There is a debate underway over the proprietary nature of Adobe’s Flash vs. the open standard, HTML5 (see, “HTML5: Could it kill Flash and Silverlight”). On the one side, Adobe has positioned their platform as being quite open and yet proprietary enough to “provide everything you need to create and deliver the most compelling applications, content, and video to the widest possible audience“. HTML5 is an open standard that will, in part, deliver audio, video and interactivity and is a specification which promises to deliver the core functionality of Flash.
Adobe’s John Dowdell (JD) had an interesting post about this debate and reinforced Adobe’s positioning that their approach with Flash is rich, robust and focused on the delivery outcomes customers want and that HTML5 is immature and, as Adobe’s CEO pointed out on their analyst call, “…it might be a decade before HTML 5 sees standardization across the number of browsers…“. Wow…talk about an insertion of major FUD in to the analyst call.
What strikes me about this entire discourse is the words of Harvard Business School professor, Clayton Christensen, who I heard giving a talk at an open source conference several years ago.
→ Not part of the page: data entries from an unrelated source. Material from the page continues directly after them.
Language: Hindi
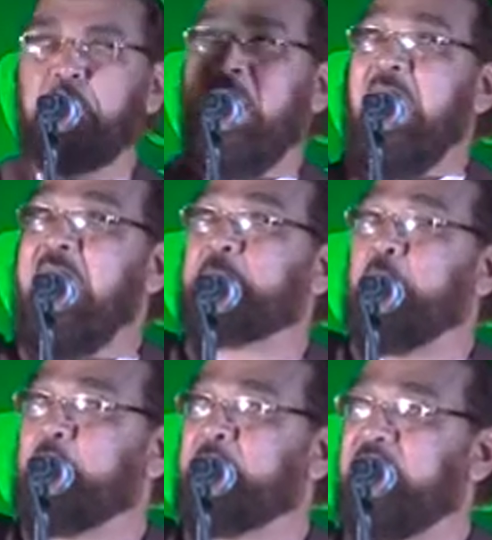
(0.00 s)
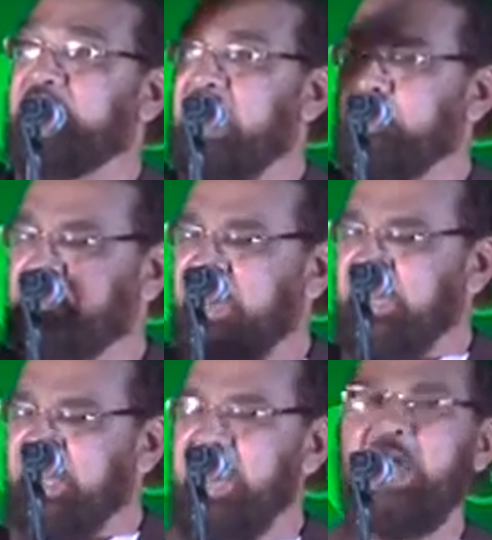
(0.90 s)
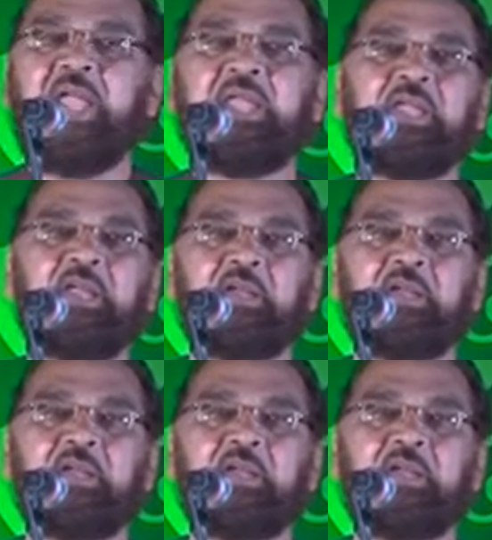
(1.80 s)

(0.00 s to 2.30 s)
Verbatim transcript: बाप और बेटा पहले आए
Describing the phases any new or disruptive technology goes through (and specifically open source) is first it’s “crappy” — and no incumbent pays attention to it — then it’s “less crappy” — and early adopters take to it — and when it’s “good enough” the tipping point occurs and it’s widely adopted.
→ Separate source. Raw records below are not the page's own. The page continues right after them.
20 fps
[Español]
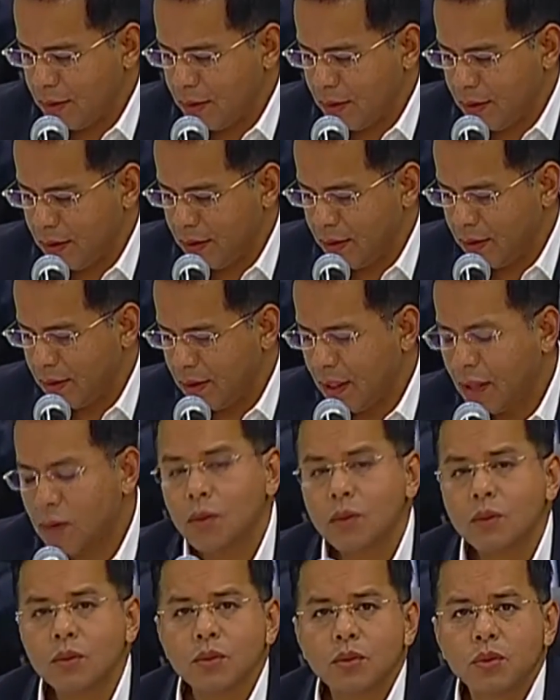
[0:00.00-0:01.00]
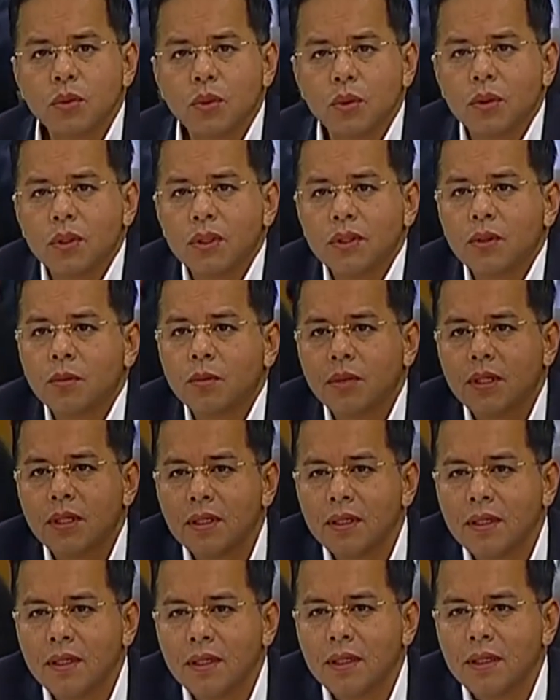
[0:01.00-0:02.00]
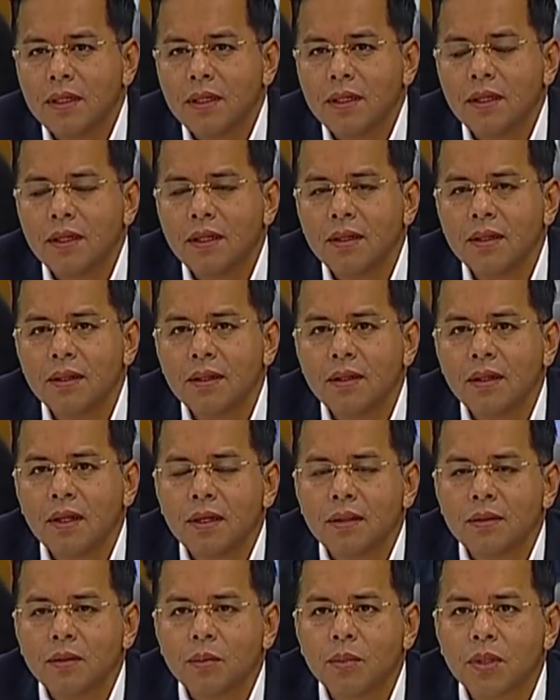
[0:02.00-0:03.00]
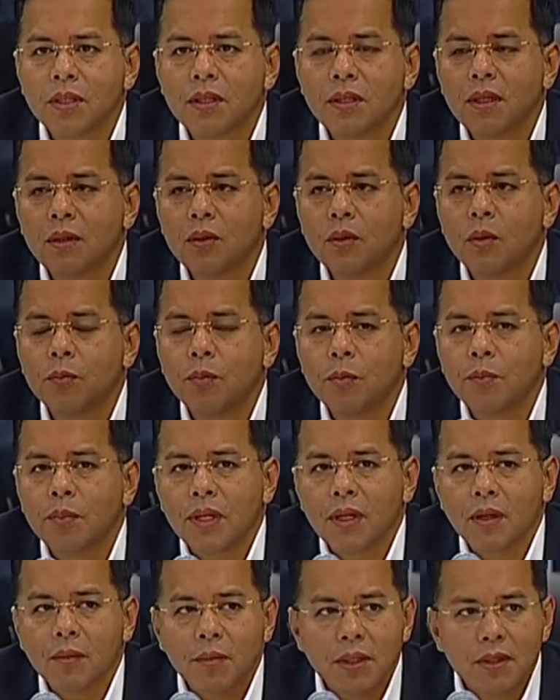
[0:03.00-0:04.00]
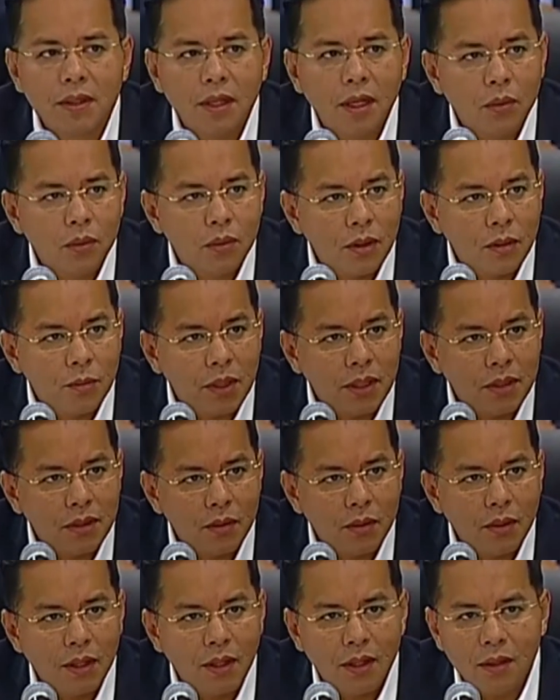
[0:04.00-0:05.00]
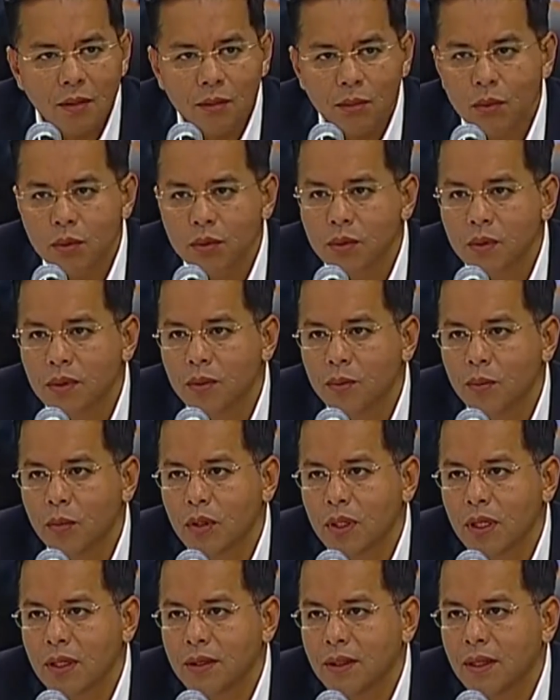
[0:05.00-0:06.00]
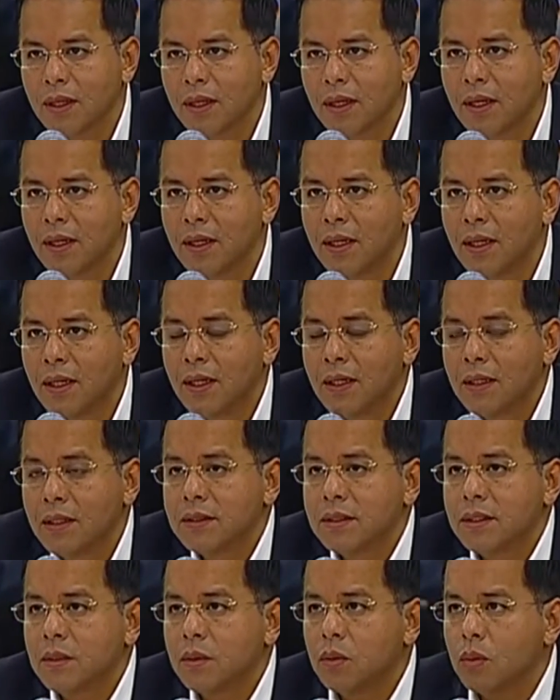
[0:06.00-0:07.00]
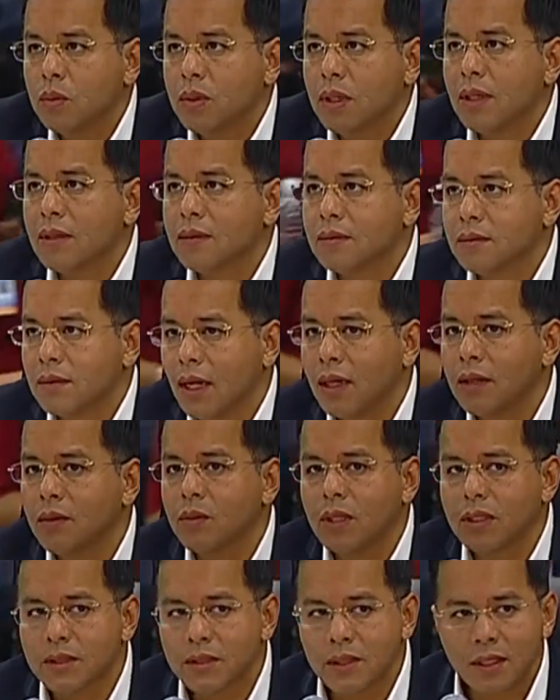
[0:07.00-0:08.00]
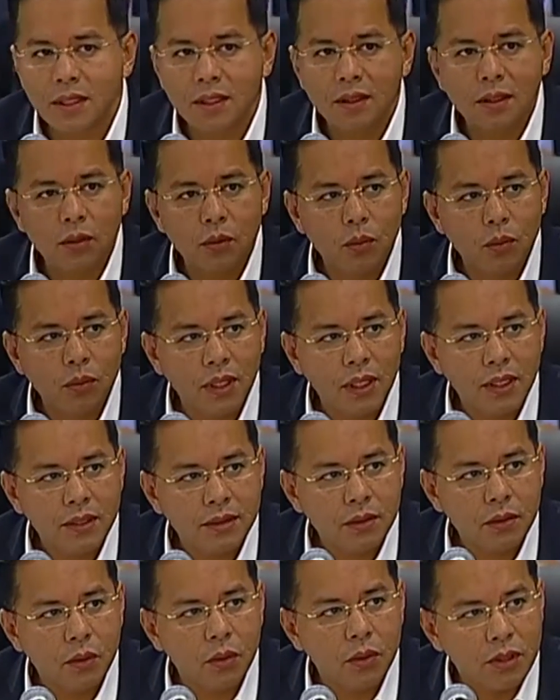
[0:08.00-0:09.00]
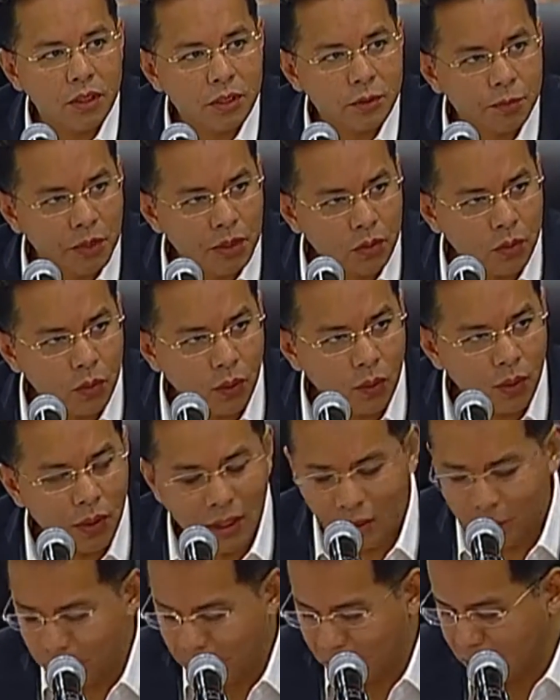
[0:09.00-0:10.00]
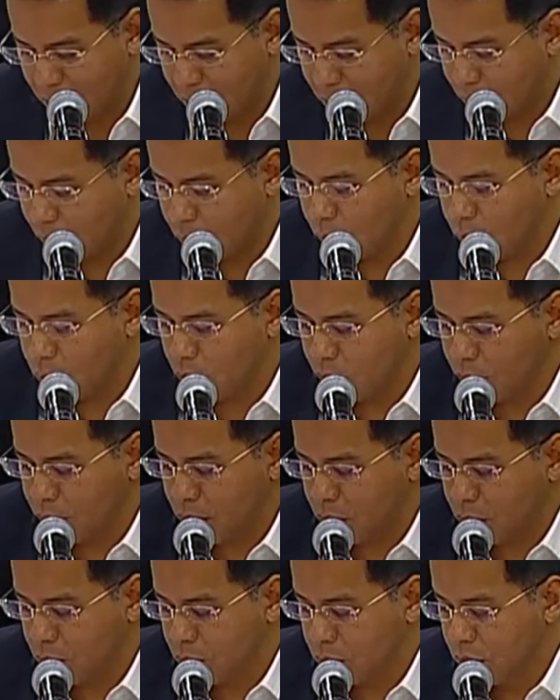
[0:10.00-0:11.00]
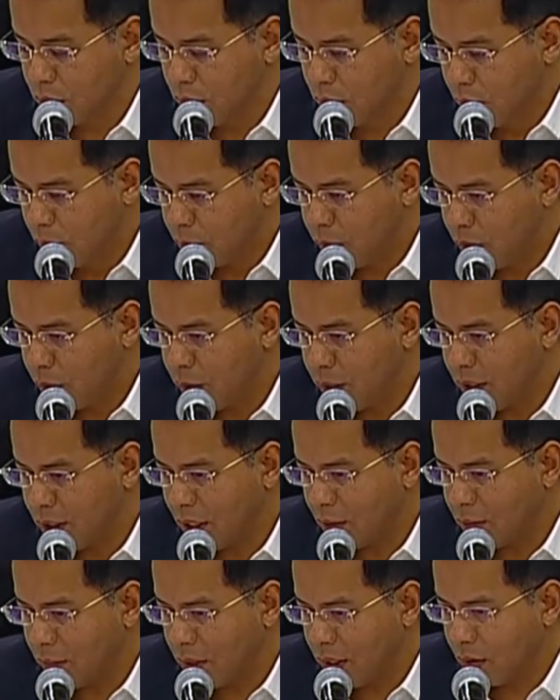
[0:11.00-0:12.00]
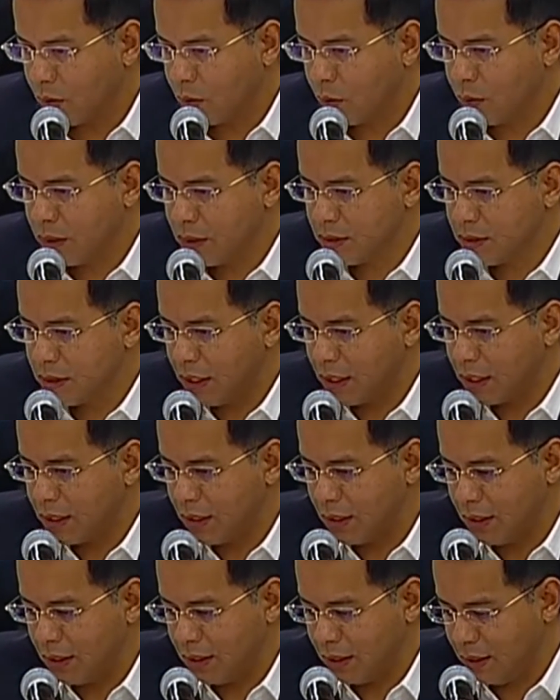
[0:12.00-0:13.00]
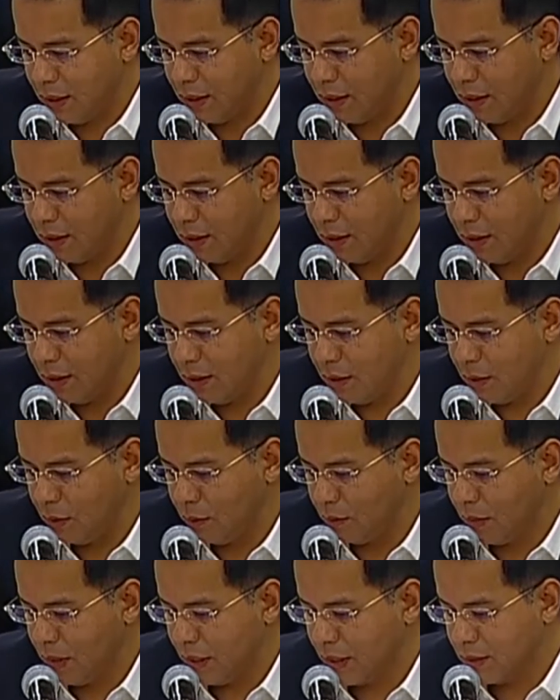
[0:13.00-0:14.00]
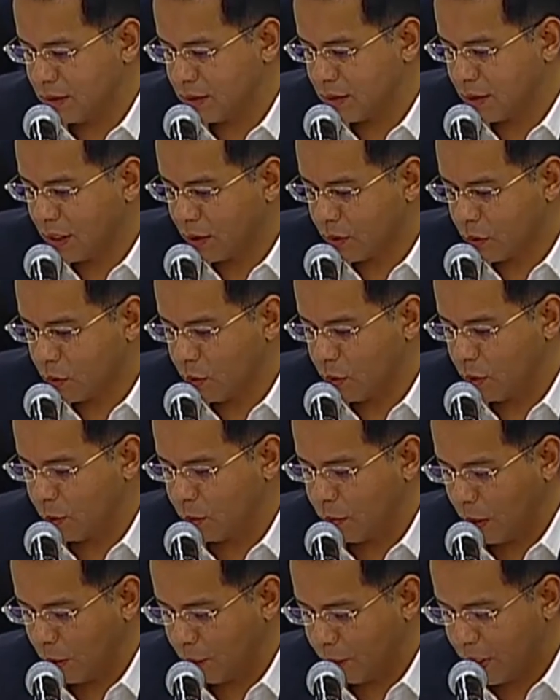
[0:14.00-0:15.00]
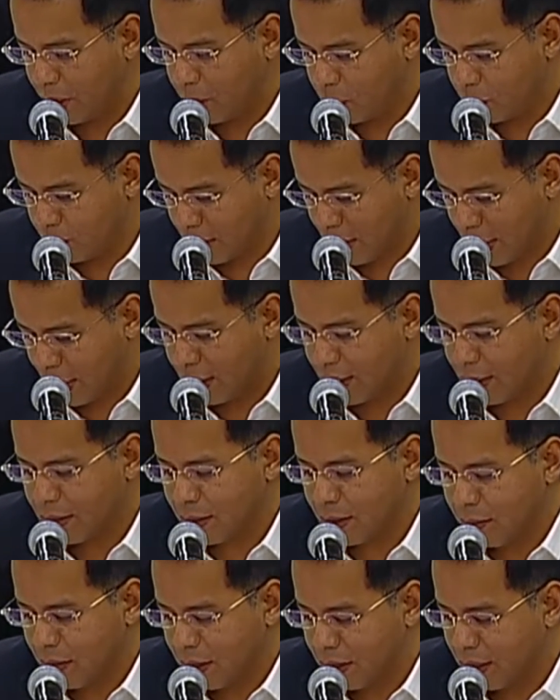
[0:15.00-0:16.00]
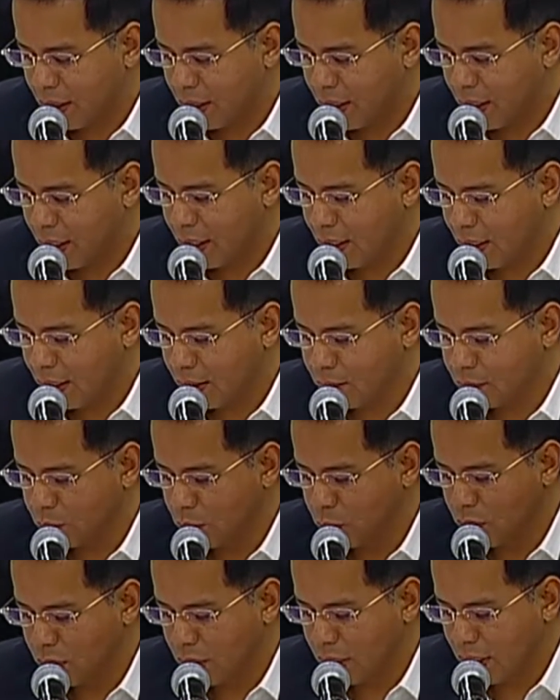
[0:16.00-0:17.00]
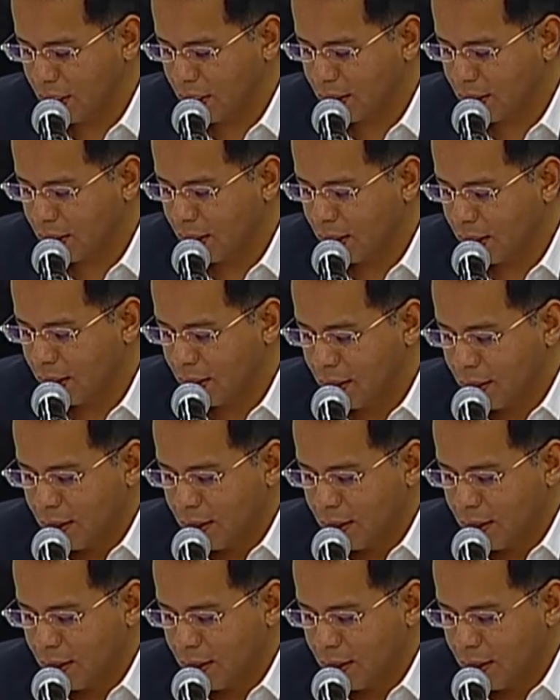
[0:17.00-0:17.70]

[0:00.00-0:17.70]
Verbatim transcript: Eh, hago uso en nombre de, eh, a nombre del grupo parlamentario del Partido de la Revolución Democrática y sin duda hay una serie de dudas con respecto al paquete económico. Permítanme comenzar eh, y maestra Rubio preguntarle de manera muy directa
One could argue that HTML5 is in the crappy-about-to-be-less-crappy phase and Adobe isn’t paying much attention since publicly they don’t perceive it as much of a threat (except Google and Apple are behind it 100%), but I think it matters less “when” HTML5 appears (and what the adoption curve looks like), or even a “proprietary vs. open source” argument. I think what matters is which vendor of tools is going to embrace the standard and empower the ecosystem.